J Biol Chem. 2006 Jun 27; [Epub ahead of print]
Elevated testosterone induces apoptosis in neuronal cells.
Estrada M, Varshney A, Ehrlich BE.
Dept. of Pharmacology, Yale University, New Haven, CT 06520-8066.
Testosterone plays a crucial role in neuronal function, but elevated
concentrations can have deleterious effects. Here we show that
supraphysiological levels of testosterone (micromolar range) initiate the
apoptotic cascade. We used three criteria, annexin-V labeling, caspase
activity, and DNA fragmentation, to determine that apoptotic pathways were
activated by testosterone. Micromolar, but not nanomolar, testosterone
concentrations increased the response in all three assays of apoptosis. In
addition, testosterone induced different concentration-dependent Ca2+
signaling patterns: at low concentrations of testosterone (100 nM) Ca2+
oscillations were produced, whereas high concentrations (1 mM to 10 mM)

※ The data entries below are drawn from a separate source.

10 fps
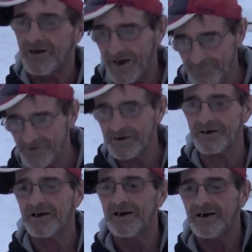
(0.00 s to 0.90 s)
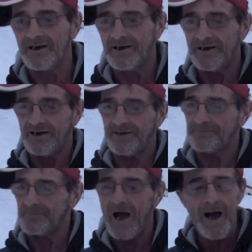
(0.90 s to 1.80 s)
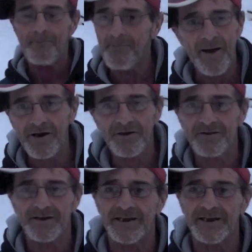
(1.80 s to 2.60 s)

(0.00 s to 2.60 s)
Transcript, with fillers: I'm gonna I'm better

induced a sustained Ca2+ increase. Elevated testosterone concentrations
increase cell death and this effect was abolished in the presence of either
inhibitors of caspases or the InsP3R-mediated Ca2+ release. Knock down of
InsP3R type 1 with specific siRNA also abolished the testosterone-induced
cell death and the prolonged Ca2+ signals. In contrast, knock down of
InsP3R type 3 neither modified the apoptotic response nor the Ca2+ signals.
These results support our hypothesis that elevated testosterone alters
InsP3R type 1-mediated intracellular Ca2+ signaling and that the prolonged
Ca2+ signals lead to apoptotic cell death. These effects of testosterone on
neurons will have long-term effects on brain function.